Saved entries:
━━━━━━━━━━━━━━━━━━━━

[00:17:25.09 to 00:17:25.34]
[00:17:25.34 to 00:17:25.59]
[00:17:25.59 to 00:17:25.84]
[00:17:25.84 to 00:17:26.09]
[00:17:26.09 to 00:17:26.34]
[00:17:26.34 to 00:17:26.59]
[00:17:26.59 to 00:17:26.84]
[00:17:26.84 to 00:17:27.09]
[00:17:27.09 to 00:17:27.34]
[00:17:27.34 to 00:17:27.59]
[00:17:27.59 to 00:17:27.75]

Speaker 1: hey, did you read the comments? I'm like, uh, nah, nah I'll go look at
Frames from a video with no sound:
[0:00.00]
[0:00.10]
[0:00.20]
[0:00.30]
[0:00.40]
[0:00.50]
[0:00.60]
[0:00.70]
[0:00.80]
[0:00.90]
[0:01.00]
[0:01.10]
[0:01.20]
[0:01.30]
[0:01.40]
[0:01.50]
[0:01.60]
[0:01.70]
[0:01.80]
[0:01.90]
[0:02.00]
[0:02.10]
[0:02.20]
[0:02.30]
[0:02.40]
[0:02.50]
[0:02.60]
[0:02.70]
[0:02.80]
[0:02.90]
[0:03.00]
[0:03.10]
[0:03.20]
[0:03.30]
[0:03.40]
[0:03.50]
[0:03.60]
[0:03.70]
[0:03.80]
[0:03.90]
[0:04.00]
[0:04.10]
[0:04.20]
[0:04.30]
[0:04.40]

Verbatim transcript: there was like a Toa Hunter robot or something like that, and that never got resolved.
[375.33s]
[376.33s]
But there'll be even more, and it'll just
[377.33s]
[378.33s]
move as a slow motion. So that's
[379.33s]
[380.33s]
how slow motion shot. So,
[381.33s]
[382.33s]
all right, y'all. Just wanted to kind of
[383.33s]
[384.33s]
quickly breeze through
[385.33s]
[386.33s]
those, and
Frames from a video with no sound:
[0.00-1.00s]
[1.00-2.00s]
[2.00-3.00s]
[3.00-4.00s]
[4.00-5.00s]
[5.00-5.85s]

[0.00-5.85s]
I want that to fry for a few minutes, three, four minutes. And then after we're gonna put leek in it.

━━━━━━━━━━━━━━━━━━━━

Instructions for the task >> Could you please reproduce each record exactly, leaving nothing out?

Written answer >>
[00:17:25.09 to 00:17:25.34]
[00:17:25.34 to 00:17:25.59]
[00:17:25.59 to 00:17:25.84]
[00:17:25.84 to 00:17:26.09]
[00:17:26.09 to 00:17:26.34]
[00:17:26.34 to 00:17:26.59]
[00:17:26.59 to 00:17:26.84]
[00:17:26.84 to 00:17:27.09]
[00:17:27.09 to 00:17:27.34]
[00:17:27.34 to 00:17:27.59]
[00:17:27.59 to 00:17:27.75]

Speaker 1: hey, did you read the comments? I'm like, uh, nah, nah I'll go look at
Frames from a video with no sound:
[0:00.00]
[0:00.10]
[0:00.20]
[0:00.30]
[0:00.40]
[0:00.50]
[0:00.60]
[0:00.70]
[0:00.80]
[0:00.90]
[0:01.00]
[0:01.10]
[0:01.20]
[0:01.30]
[0:01.40]
[0:01.50]
[0:01.60]
[0:01.70]
[0:01.80]
[0:01.90]
[0:02.00]
[0:02.10]
[0:02.20]
[0:02.30]
[0:02.40]
[0:02.50]
[0:02.60]
[0:02.70]
[0:02.80]
[0:02.90]
[0:03.00]
[0:03.10]
[0:03.20]
[0:03.30]
[0:03.40]
[0:03.50]
[0:03.60]
[0:03.70]
[0:03.80]
[0:03.90]
[0:04.00]
[0:04.10]
[0:04.20]
[0:04.30]
[0:04.40]

Verbatim transcript: there was like a Toa Hunter robot or something like that, and that never got resolved.
[375.33s]
[376.33s]
But there'll be even more, and it'll just
[377.33s]
[378.33s]
move as a slow motion. So that's
[379.33s]
[380.33s]
how slow motion shot. So,
[381.33s]
[382.33s]
all right, y'all. Just wanted to kind of
[383.33s]
[384.33s]
quickly breeze through
[385.33s]
[386.33s]
those, and
Frames from a video with no sound:
[0.00-1.00s]
[1.00-2.00s]
[2.00-3.00s]
[3.00-4.00s]
[4.00-5.00s]
[5.00-5.85s]

[0.00-5.85s]
I want that to fry for a few minutes, three, four minutes. And then after we're gonna put leek in it.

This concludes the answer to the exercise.